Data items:
________________

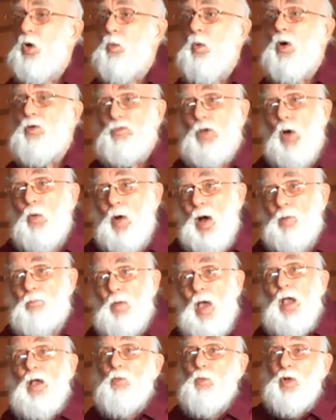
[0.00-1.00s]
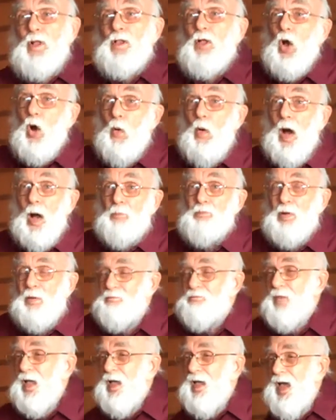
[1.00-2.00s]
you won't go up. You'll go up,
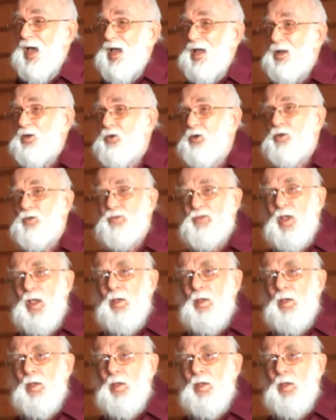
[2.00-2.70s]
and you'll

________________

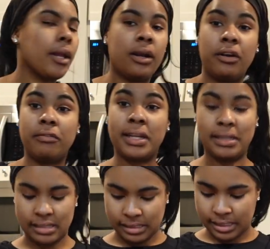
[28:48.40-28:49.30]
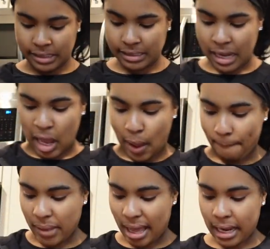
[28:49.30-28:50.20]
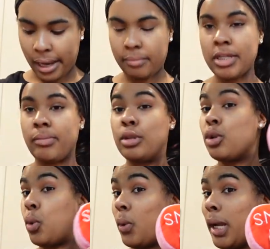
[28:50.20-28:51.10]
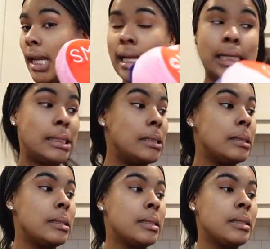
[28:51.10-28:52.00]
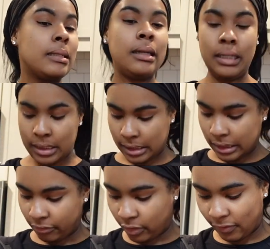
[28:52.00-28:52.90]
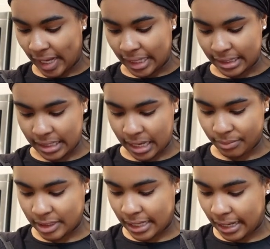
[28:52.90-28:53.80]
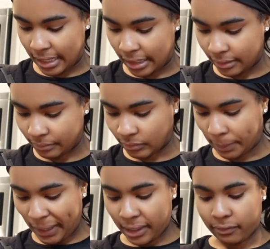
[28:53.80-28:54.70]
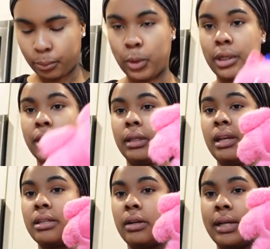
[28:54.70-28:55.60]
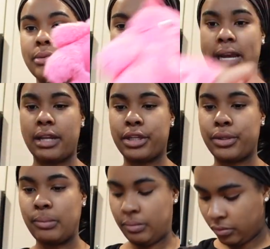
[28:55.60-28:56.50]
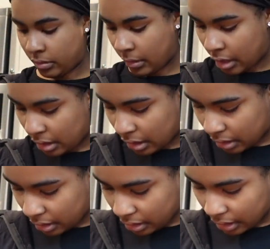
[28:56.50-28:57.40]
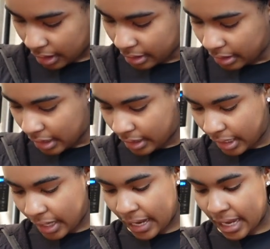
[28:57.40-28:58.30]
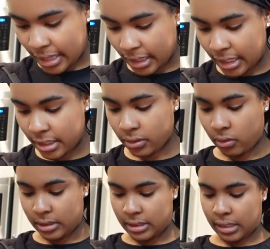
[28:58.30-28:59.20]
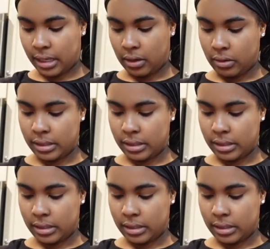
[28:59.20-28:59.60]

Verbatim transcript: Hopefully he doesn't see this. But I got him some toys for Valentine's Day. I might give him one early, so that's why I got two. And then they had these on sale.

________________

EXERCISE GOAL: Repeat exactly the lines above, from the line that contains "[28:51.10-28:52.00]" down through the line that contains "[28:59.20-28:59.60]". Include both of those lines and none of the pictures.

ANSWER BOX:
[28:51.10-28:52.00]
[28:52.00-28:52.90]
[28:52.90-28:53.80]
[28:53.80-28:54.70]
[28:54.70-28:55.60]
[28:55.60-28:56.50]
[28:56.50-28:57.40]
[28:57.40-28:58.30]
[28:58.30-28:59.20]
[28:59.20-28:59.60]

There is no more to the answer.